To be fair, the mess is really not their fault, but the force of nature that is Sacha, but he is too young, and far to wild, to be of any use cleaning. He is like pigpen, trailing a mess in his wake. I knew that as we were to systematically clean, he would just as methodically dump. So though it caused his siblings much resentment, he was sent upstairs to watch TV. Ah, the benefits of being the youngest child. Ah, sibling rivalry!
We dumped everything. We sorted. We categorized. We got rid of things that were no longer useful; dress-up costumes frayed to shreds and many sizes too small, odd dress up shoes with no mates, broken bits of toys, random puzzle pieces that had long ago lost their missing piece.
And then we attacked the art supplies. We separated crayons from markers from pastels; popsicle sticks from pipe cleaners; scissors from glue sticks, glitter from paint. To quote one of Sacha's current favorite stories, now, there is a place for everything, and everything is in it's place. When my internal world feels out of control, I find the ability to control something tangible gives me some measure of peace.
Then, something miraculous happened. Instead of clamoring to watch tv, or play Wii, or use the computer, my children began to play. With their toys. Unbidden. This was facilitated in part by the gift of some new Lincoln Logs from my mother (AAH! MORE TOYS!!). But because they knew where to find the people, and the blocks, they began to do what children do best; engage in imaginative play. Without being encouraged to do so. They built, and created tableaux and had a great time.
Sunday morning, on Mother's Day, Sarah built a log cabin hotel, which she named the Striker Hotel, for the little dog that came with the Lincoln Logs.

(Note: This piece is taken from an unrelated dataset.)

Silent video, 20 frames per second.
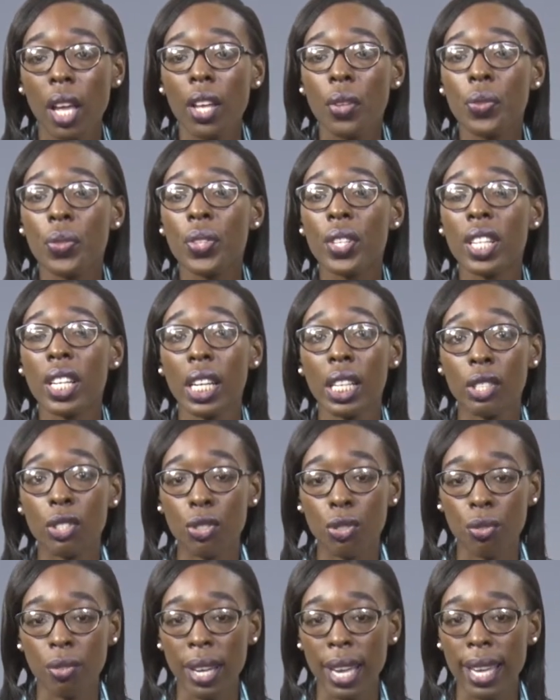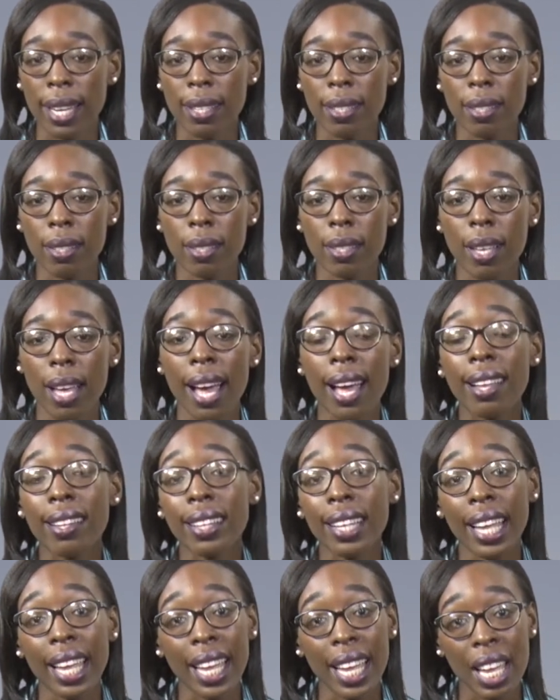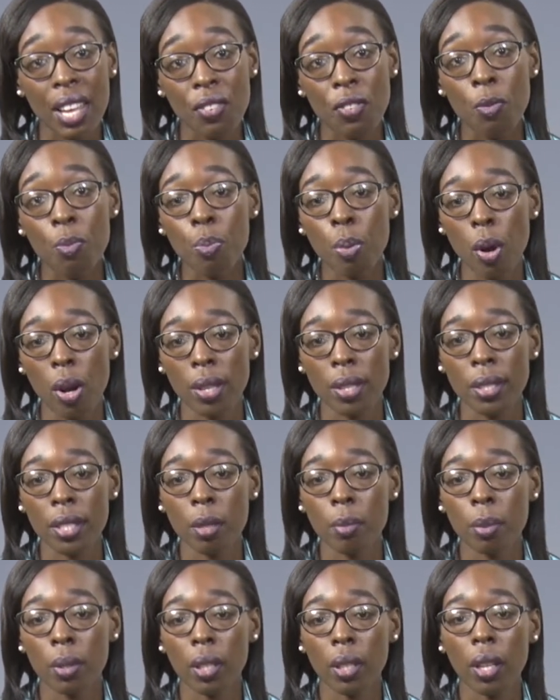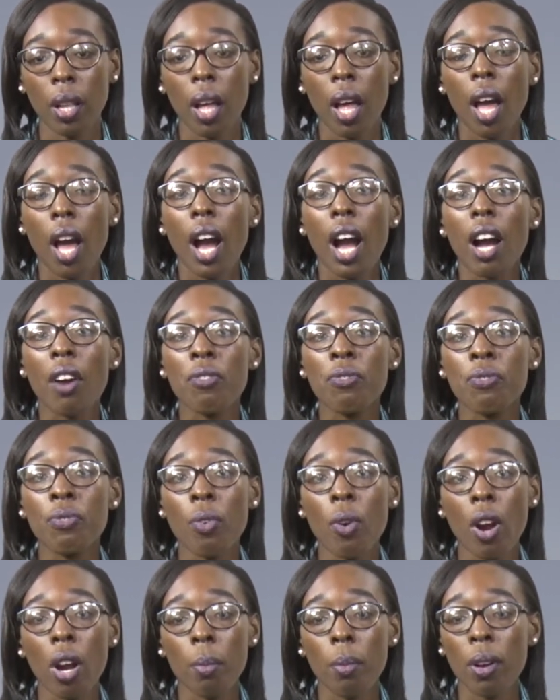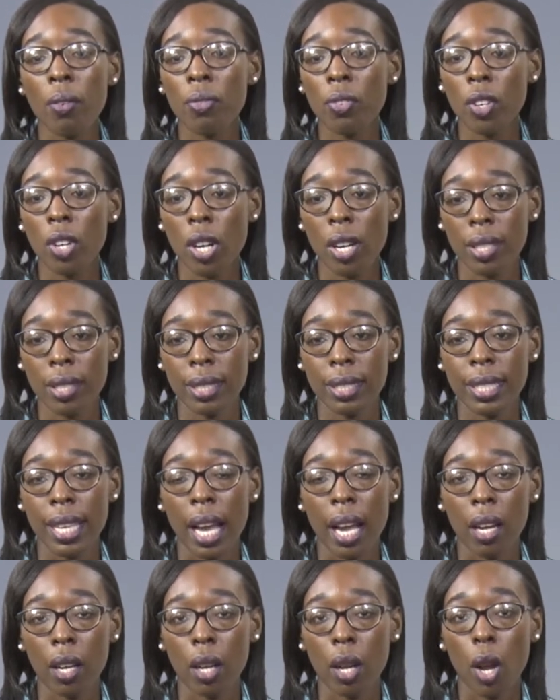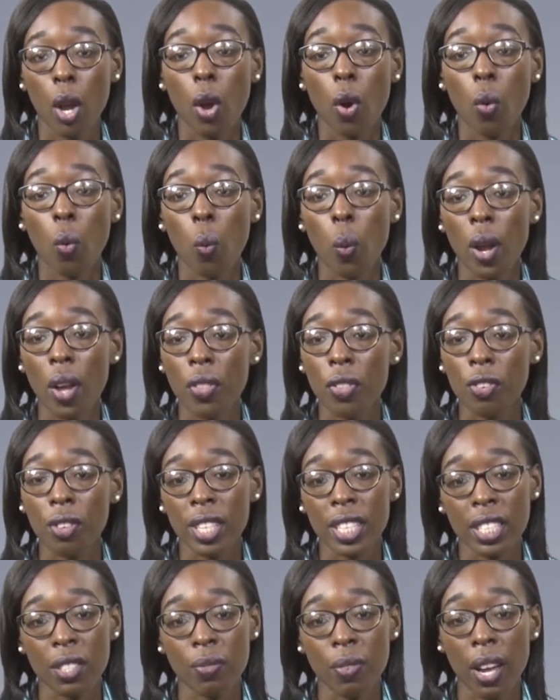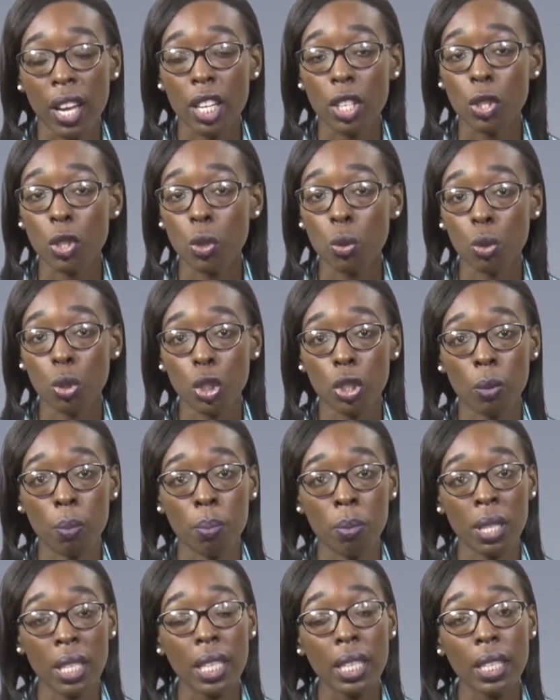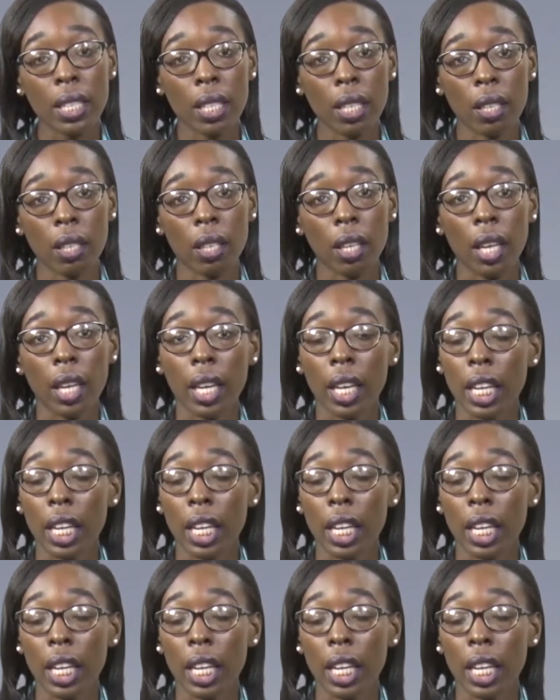the address, and if possible, a form of contact, whether it's via social media.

Then she asked me to play with her.
I love to spend time with my kids, but don't really enjoy playing with them. I enjoy their company tremendously. I will color with them or cook with them, read to them, chat with them. But getting down on the floor and engaging in a game of make-believe? GAH! But it was Mother's Day, and we'd just done all this cleaning, so how could I refuse? What followed was an afternoon at the Striker Hotel, where the little people--the old school little people, which belonged to me when I was a child, and I believe that some that some of them were meant to be members of the original cast of Sesame Street--were the hotel patrons. As the proprietor (AKA Sarah) explained, third floor was of this hotel was reserved for guests with pet allergies. The proprietor assured us that the dogs were NOT allowed up there under any circumstances. For breakfast,an assortment of 19 muffins were served, some of which sounded delicious, but many of which were flavored with poop. (For the dogs. Who can't go to the third floor, poor things) I was introduced to the lesbian couple who was coming to spend a night at the inn. (The interracial lesbian couple, I might add; here's a close-up; don't they look happy?)
This is imaginative play in the 21-st century during the Obama years: A luxury rustic hotel that welcomes an alternative clientele, serves a delicious breakfast for man and beast, while being sympathetic to the special-health needs of all their patrons.
*You should see my spice drawer. I'm really very proud of it. When we moved into this house, I spent perhaps too much time developing a system of organization for it, and two years later, it still sends a frisson of joy down my spine every time I open it. Someday I'll post a picture of it.